TO DO ▸ Once the pictures have been excluded, set down each remaining entry word for word.

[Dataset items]
* * *

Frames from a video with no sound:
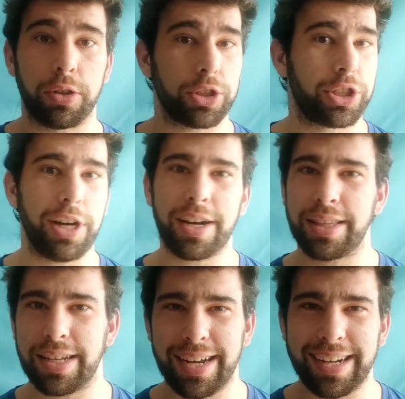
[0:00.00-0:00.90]
They're stuck
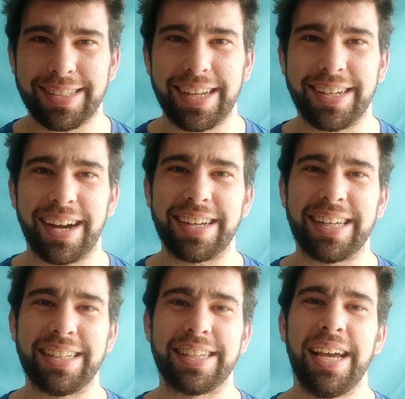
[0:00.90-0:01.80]
in the
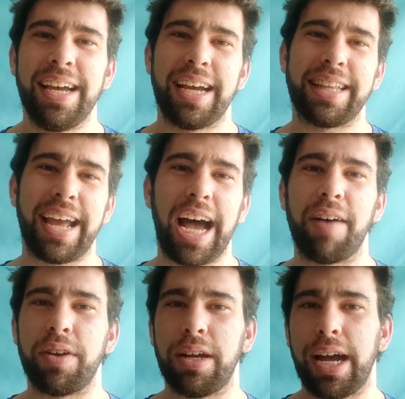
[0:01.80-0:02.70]
1990s and they
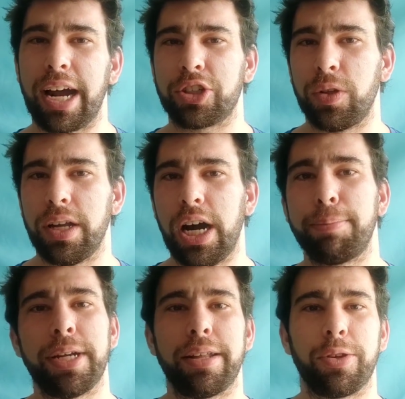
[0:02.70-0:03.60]
haven't actually
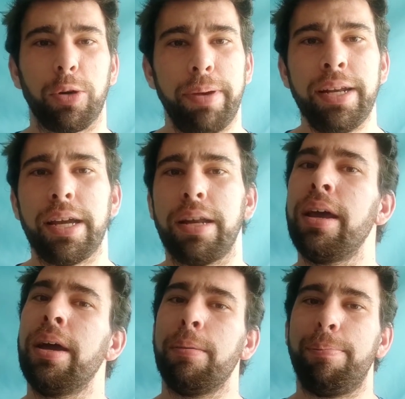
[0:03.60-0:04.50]
updated their opinion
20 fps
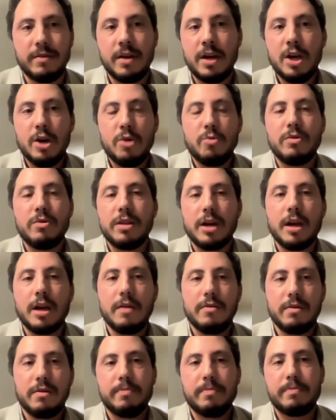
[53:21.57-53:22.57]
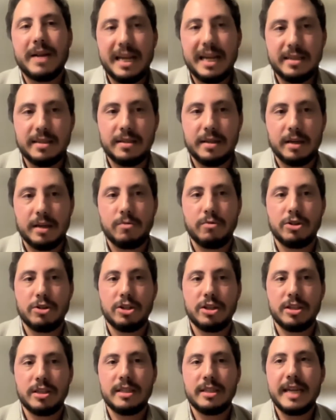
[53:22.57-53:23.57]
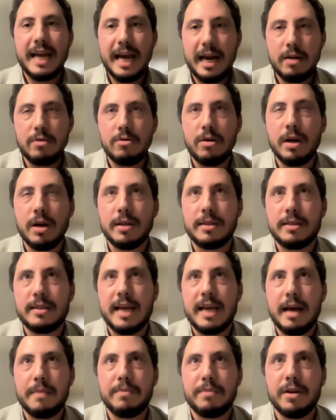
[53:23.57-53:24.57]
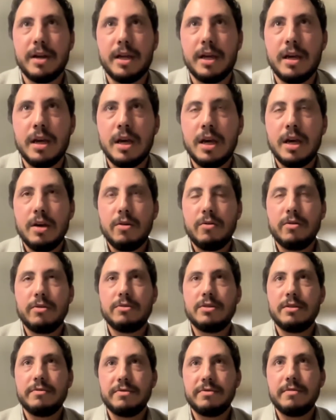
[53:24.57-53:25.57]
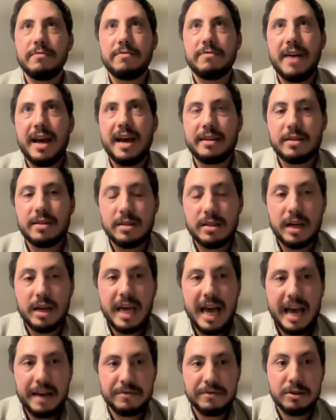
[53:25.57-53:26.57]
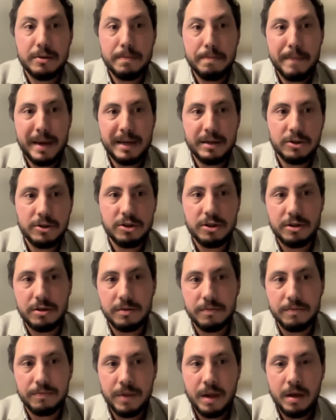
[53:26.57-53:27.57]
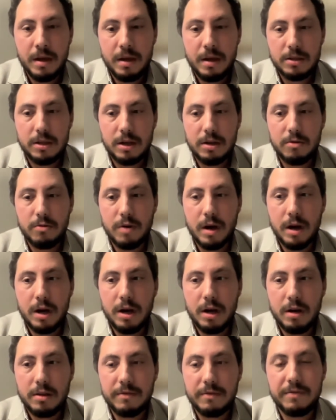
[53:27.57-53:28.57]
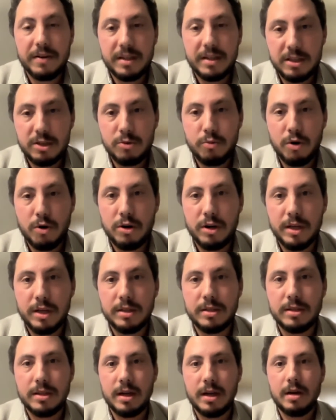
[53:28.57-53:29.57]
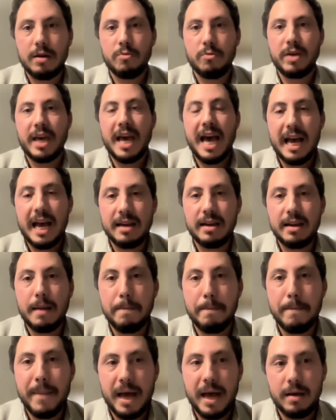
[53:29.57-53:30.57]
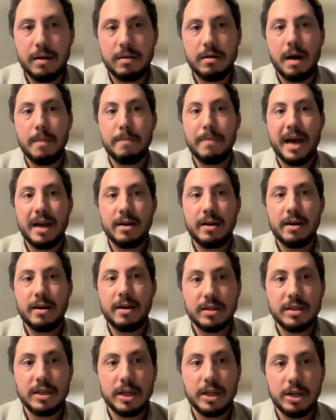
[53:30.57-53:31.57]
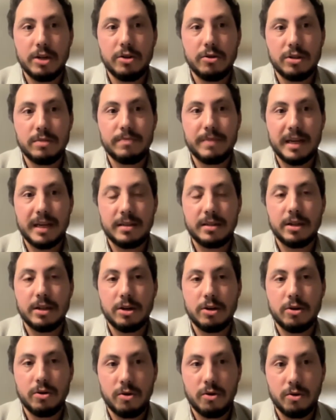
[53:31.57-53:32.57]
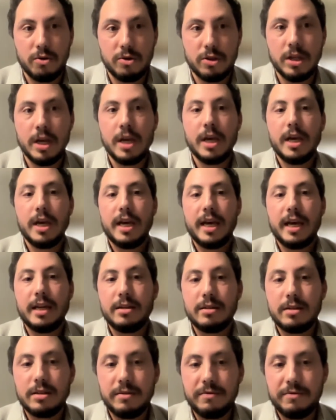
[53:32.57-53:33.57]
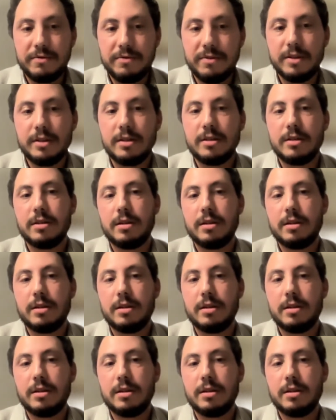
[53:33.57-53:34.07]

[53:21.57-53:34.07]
with the plastic, which is now it's happening with different factors I have to mention. So the first one is we had a ban on the single-use plastic clause in different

* * *

RESPONSE BOX ▸
Frames from a video with no sound:
[0:00.00-0:00.90]
They're stuck
[0:00.90-0:01.80]
in the
[0:01.80-0:02.70]
1990s and they
[0:02.70-0:03.60]
haven't actually
[0:03.60-0:04.50]
updated their opinion
20 fps
[53:21.57-53:22.57]
[53:22.57-53:23.57]
[53:23.57-53:24.57]
[53:24.57-53:25.57]
[53:25.57-53:26.57]
[53:26.57-53:27.57]
[53:27.57-53:28.57]
[53:28.57-53:29.57]
[53:29.57-53:30.57]
[53:30.57-53:31.57]
[53:31.57-53:32.57]
[53:32.57-53:33.57]
[53:33.57-53:34.07]

[53:21.57-53:34.07]
with the plastic, which is now it's happening with different factors I have to mention. So the first one is we had a ban on the single-use plastic clause in different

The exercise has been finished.